Leo en El Bloque que van a publicar los libros de Harry Potter en latín. La idea, sin embargo, no parece gustarles nada: “el latín está ligado a una cultura concreta y a una descripción de hechos muy nobles… que en absoluto son comparables a los conjuros de un niño repollo con gafitas”.

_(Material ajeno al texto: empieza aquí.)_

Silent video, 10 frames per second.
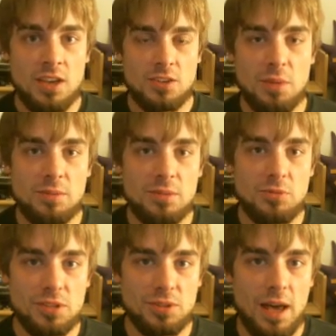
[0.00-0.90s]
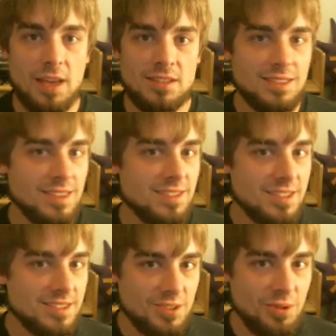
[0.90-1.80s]
You made me realize that this
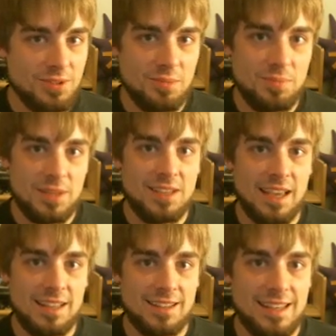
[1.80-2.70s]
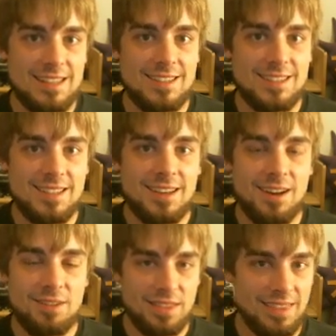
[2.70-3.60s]
isn't going to be an easy
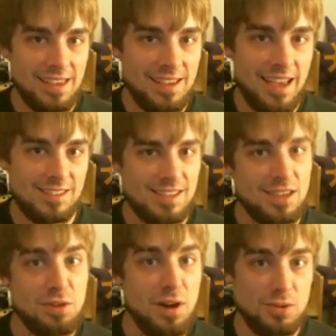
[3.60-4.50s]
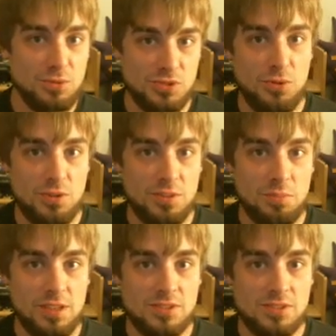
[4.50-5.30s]
of a thing as I thought it was going to be.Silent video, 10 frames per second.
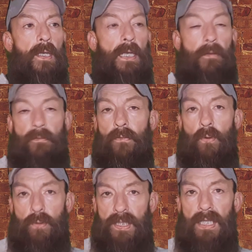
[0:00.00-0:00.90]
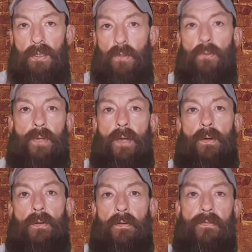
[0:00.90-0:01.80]
If those things are
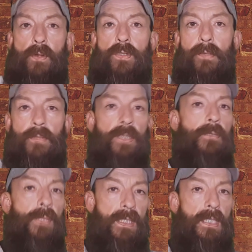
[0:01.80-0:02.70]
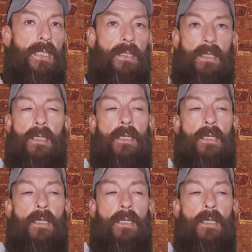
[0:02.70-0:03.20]
there, if there's something to be seen,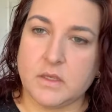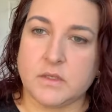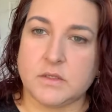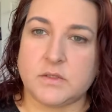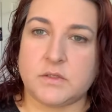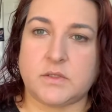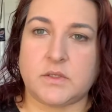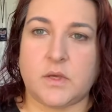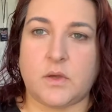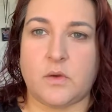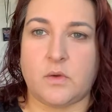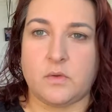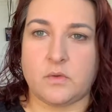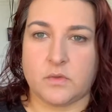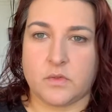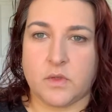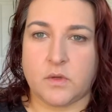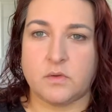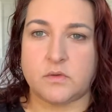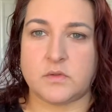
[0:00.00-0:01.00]
So
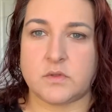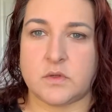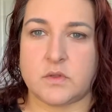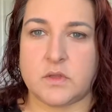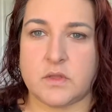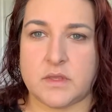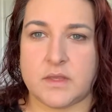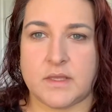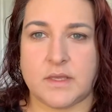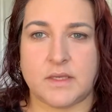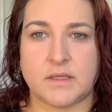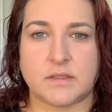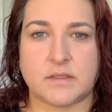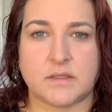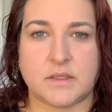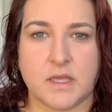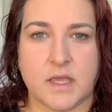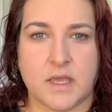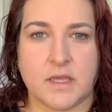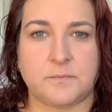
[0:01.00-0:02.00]
those are the things
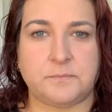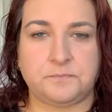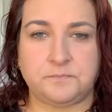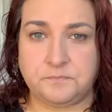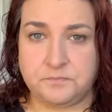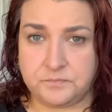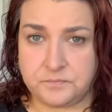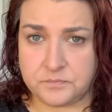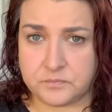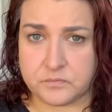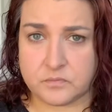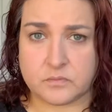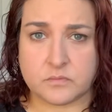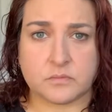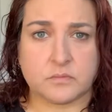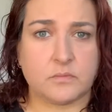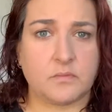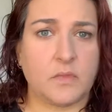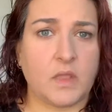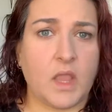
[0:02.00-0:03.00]
that
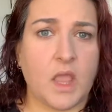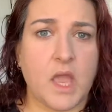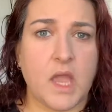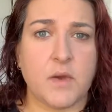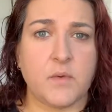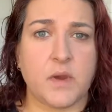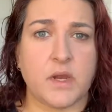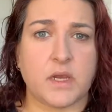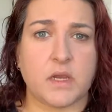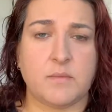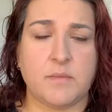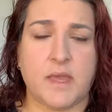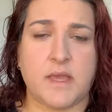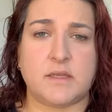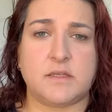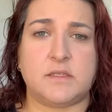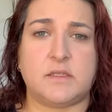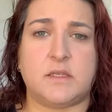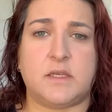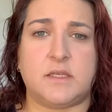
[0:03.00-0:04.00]
I
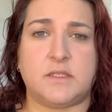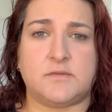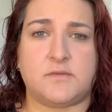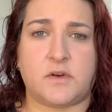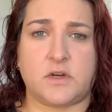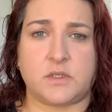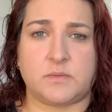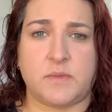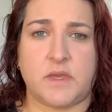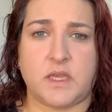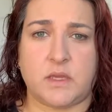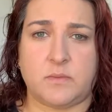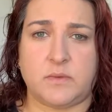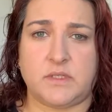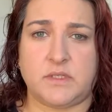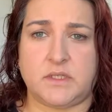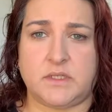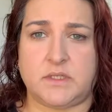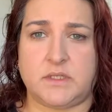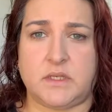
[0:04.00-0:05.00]
recommend as far as makeup in
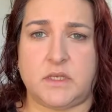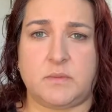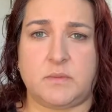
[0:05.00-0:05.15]
Disney,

Yo la verdad es que no le veo el problema. En primer lugar, porque no creo que haya que ser tan integristas con las lenguas, aunque se trate del latín. Y segundo, porque los chicos de la época que aprendían latín lo hacían en su propia cultura (que tampoco era exactamente la de los textos clásicos latinos) y los de nuestra época tienen que hacerlo inmersos en la suya propia. ¿Qué tiene de malo que Harry Potter anime al estudio del latín? Quién empieza así es posible que acabe interesado por Plinio, pero dudo mucho que sea habitual que un joven de hoy, o ya puestos cualquier persona normal, se sienta tan interesado por Plinio como para aprender latín y disfrutarlo en el original (como mucho hará lo que hago yo, leer los clásicos traducidos).
Habiendo sido profesor de instituto, y por tanto perfectamente consciente de lo difícil que es motivar a los alumnos, no puedo sino aplaudir semejante iniciativa. ¿No están traducidos al latín los cómics de Astérix y Obélix? Pues lo mismo.